腰部脊柱管狭窄症の症状は、間欠性跛行(かんけつせいはこう)、両下肢のしびれ、冷感、知覚鈍麻(ちかくどんま)、筋力の低下、膀胱の障害などです。間欠性跛行は腰部脊柱管狭窄症の典型的な症状で、決まった時間の歩行で下肢痛を生じ、少し休むとまた歩き始められる、というものです。

間欠性跛行は、閉塞性動脈硬化症(へいそくせいどうみゃくこうかしょう)(動脈硬化で下肢への血流が悪くなった状態)でも現れますが、腰部脊柱管狭窄症の場合では次のような特徴があります。

(1)下肢の筋力低下や知覚鈍麻を伴う。

(2)前傾姿勢での歩行や、自転車であれば痛みを生じない。

(3)疼痛出現後の休憩時間が数分間と短い。

(4)前屈位(ぜんくつい)や、しゃがみこんだ状態での休息がとくに効果的である。

日常生活では、重い物を急に持ち上げない、中腰の姿勢は避ける、物を持つ時はできるだけ体幹に近づけて持つ、腰部を冷やさない、無理に長距離歩行や長時間の立ち仕事をしないなどの注意が必要です。

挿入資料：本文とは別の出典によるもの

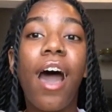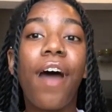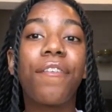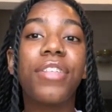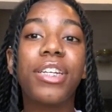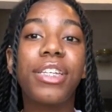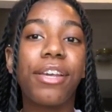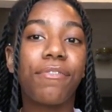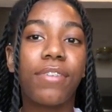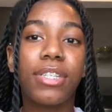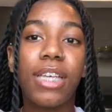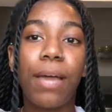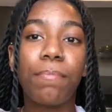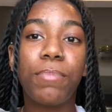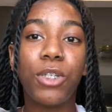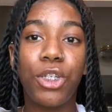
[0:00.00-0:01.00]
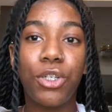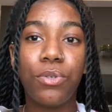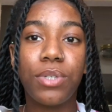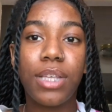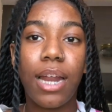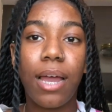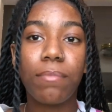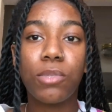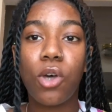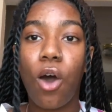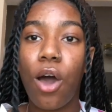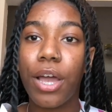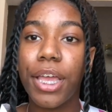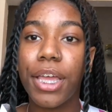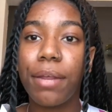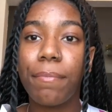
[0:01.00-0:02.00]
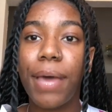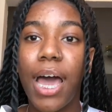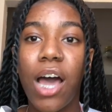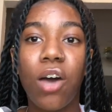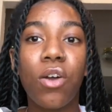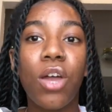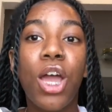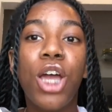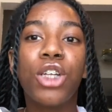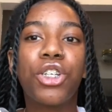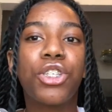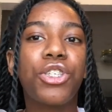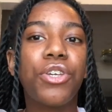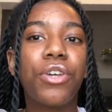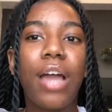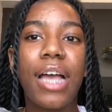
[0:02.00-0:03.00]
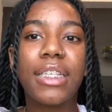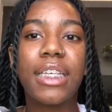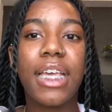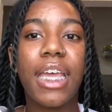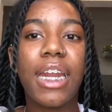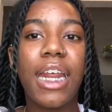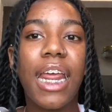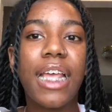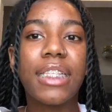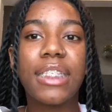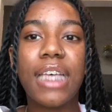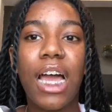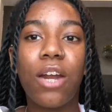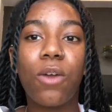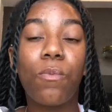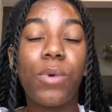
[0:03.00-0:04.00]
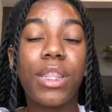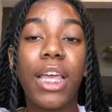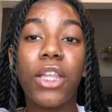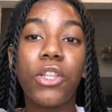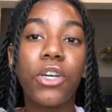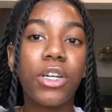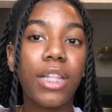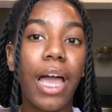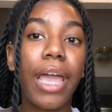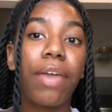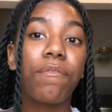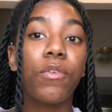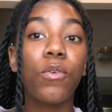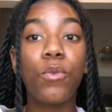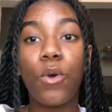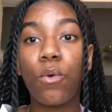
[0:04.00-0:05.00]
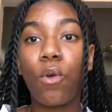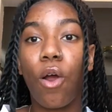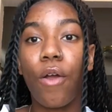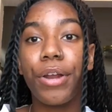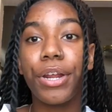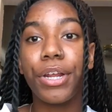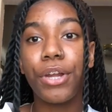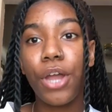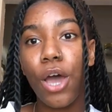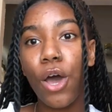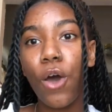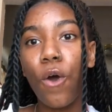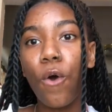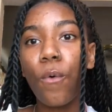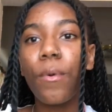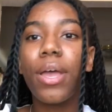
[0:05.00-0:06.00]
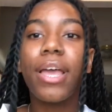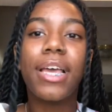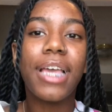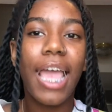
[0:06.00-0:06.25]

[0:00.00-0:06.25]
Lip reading: of the different type of shoes that I'm talking about just so you guys can get an insight on what they look like if you don't already know.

こうした症状に対して病院では、神経症状の確認、X線撮影、MRI撮影などを行い、神経症状の有無や程度、画像上の神経圧迫の有無を確かめます。

腰部脊柱管狭窄症の治療は、神経の血行をよくするプロスタグランジン製剤やビタミンB12剤の内服、ブロック注射(腰やその周辺の神経の通り道への局所麻酔薬の注射)、消炎鎮痛薬などです。

また、強い神経症状、すなわち知覚の完全麻痺、下垂足(かすいそく)(足首がまったく反らない状態)、尿閉(にょうへい)(尿がまったく出ない状態)や失禁などの強い膀胱障害が出た場合は、すぐに手術をする必要があります。時間がたつと手術で神経の圧迫を取り除いても、神経症状が治らないことがあるからです。